On 8 Nov 2017, at 20:56, Ron Natalie
<ron(a)ronnatalie.com> wrote:
Ralph is right. You don't have to go any further than the old x86 implementations
to find machines where the function pointers are bigger than the data pointers.
Further void* both by the standard and by practical matter MUST have the format of char*.
Any other type of pointer has to be convertible to void*/char* (as both must address the
smallest addressable unit).
Most machines, don't need to actually do any pointer conversion but more than a few
do, mostly those that have word addressing as native.
If I recall properly, the CRAY, which didn't really have byte addressing at all,
natively, just had the byte offset into word encoded in high order bits. The UNIVAC has
a quite rich "partial word" format encoded in the pointers. The HEP as well
used the low order bits to switch the operand size as well as the offset into the word.
This all works because conversion via normal means converted the from or to the
void*/char* and whatever the other data pointer type, as it knows the type of both sides
of the conversion.
The BSD kernels however were ripe with what I call "conversion by union." It
would store one pointer type into a union of one pointer type and retrieve it from
another. Now this is officially undefined behavior
(as is most use of sockaddr_t in the early days). I remember spending a few days
running around the kernel "fixing" this when doing the HEP port.
The PDP-10 had arbitrarily sized byte pointers!

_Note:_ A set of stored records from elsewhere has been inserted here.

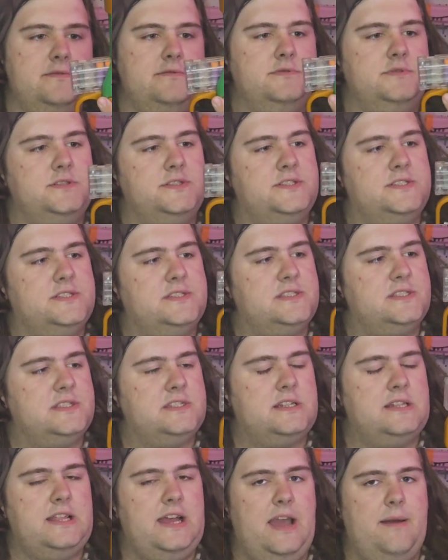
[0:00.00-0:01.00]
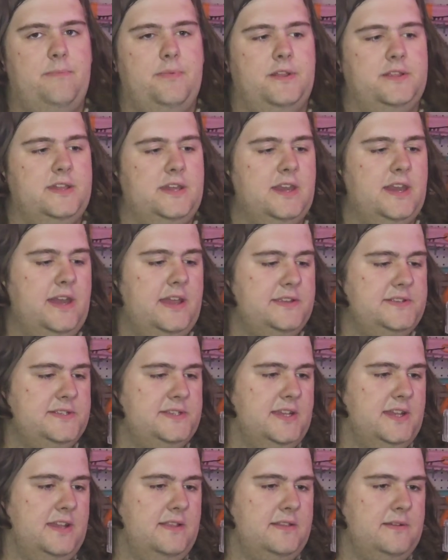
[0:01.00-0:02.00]
slap on the ass to
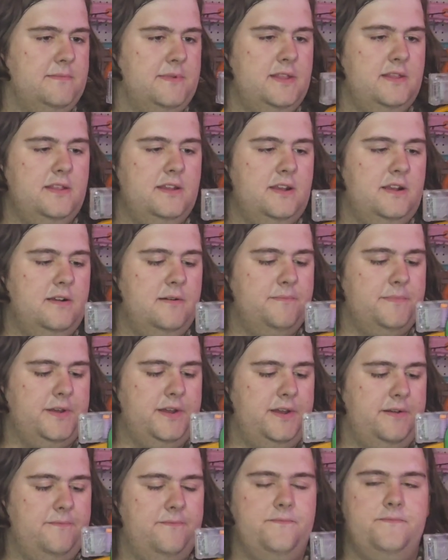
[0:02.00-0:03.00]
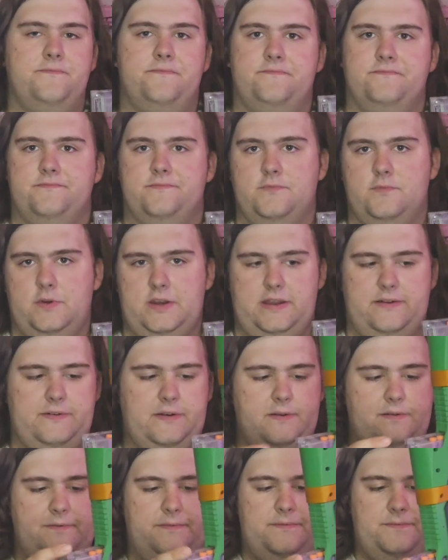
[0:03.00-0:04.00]
get them in there, but
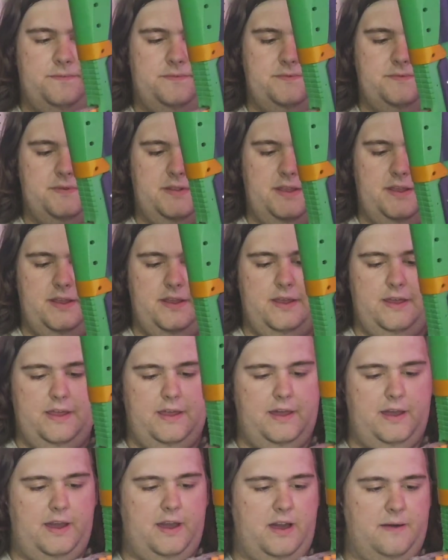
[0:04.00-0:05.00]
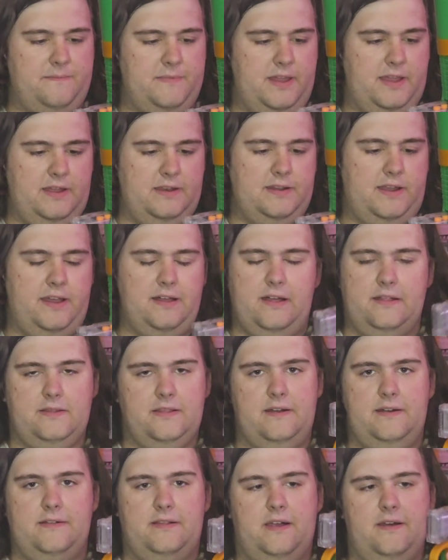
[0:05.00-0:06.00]
whatever. And I
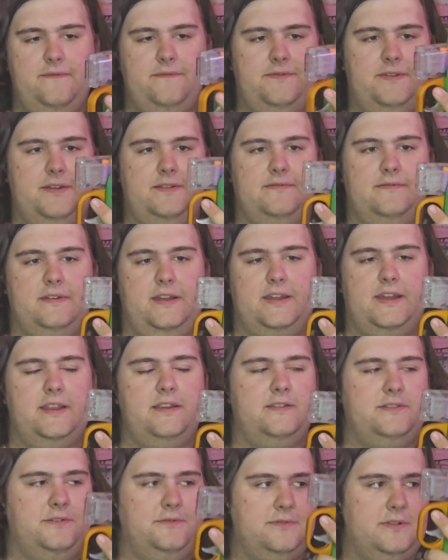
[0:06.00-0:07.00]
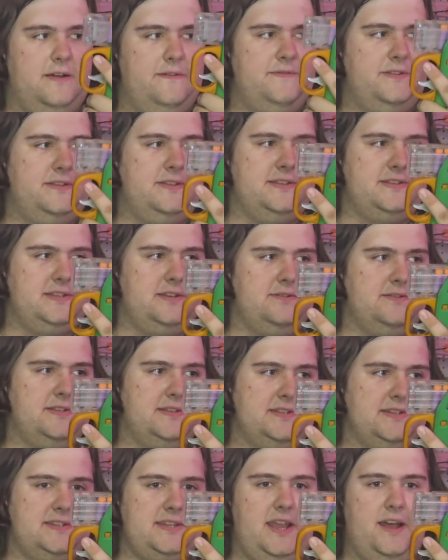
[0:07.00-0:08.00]
love that. I kind of do love that this uses
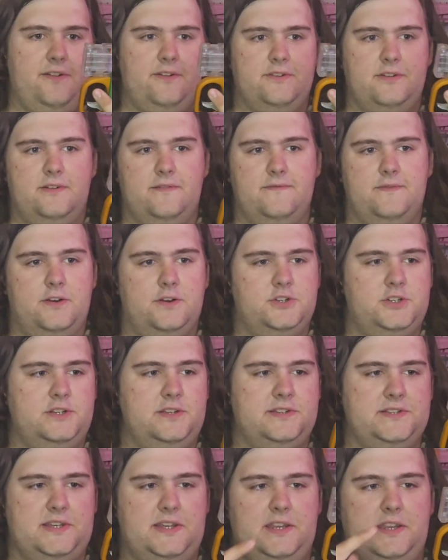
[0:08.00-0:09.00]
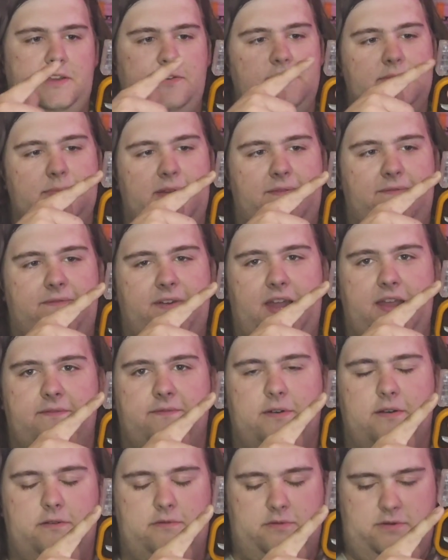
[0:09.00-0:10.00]
a talon conversion, because I can use my
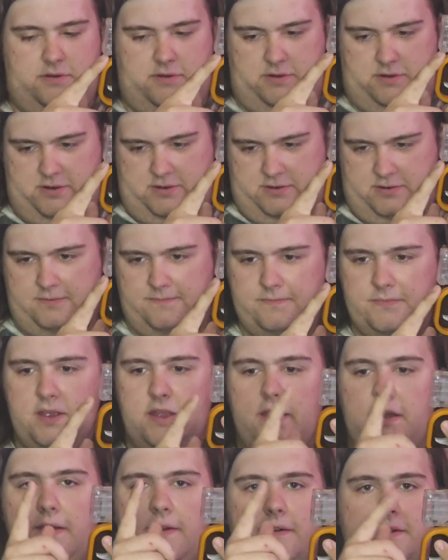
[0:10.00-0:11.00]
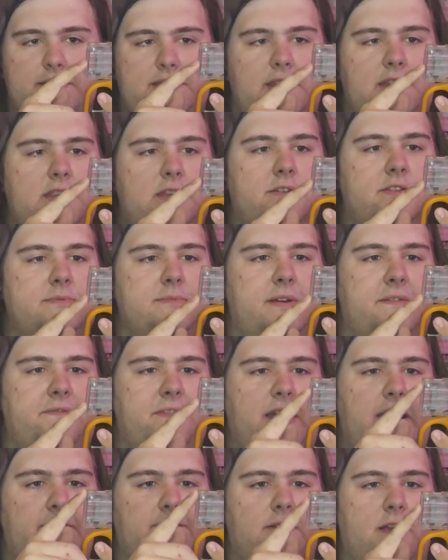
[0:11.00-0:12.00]

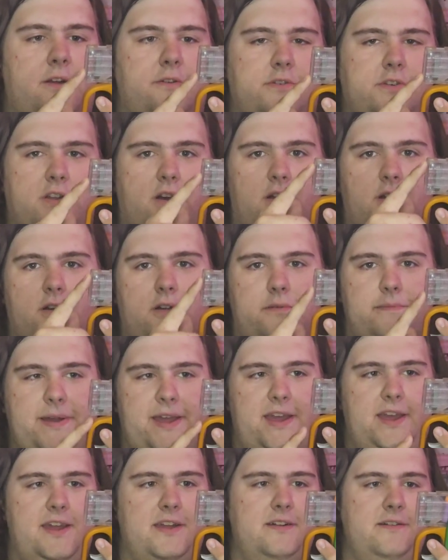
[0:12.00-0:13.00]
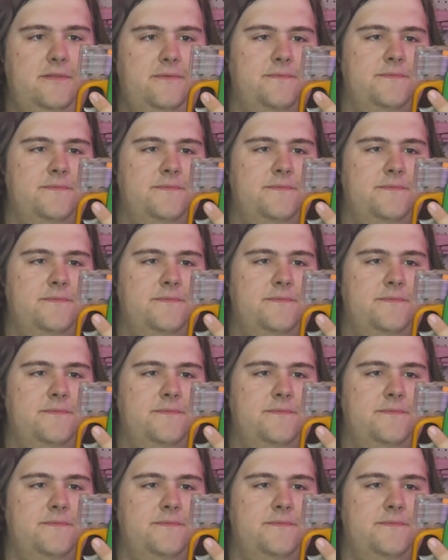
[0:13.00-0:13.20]
5-round gnarl mag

Did anybody ever implement a C compiler on
that hardware?
https://stackoverflow.com/questions/3153141/defining-a-byte-in-c
<https://stackoverflow.com/questions/3153141/defining-a-byte-in-c>
https://en.wikipedia.org/wiki/36-bit <https://en.wikipedia.org/wiki/36-bit>
As DIGEX teased the VAX weenies at DECUS:
“If you’re not playing with 36 bits, you’re not playing with a full DEC!"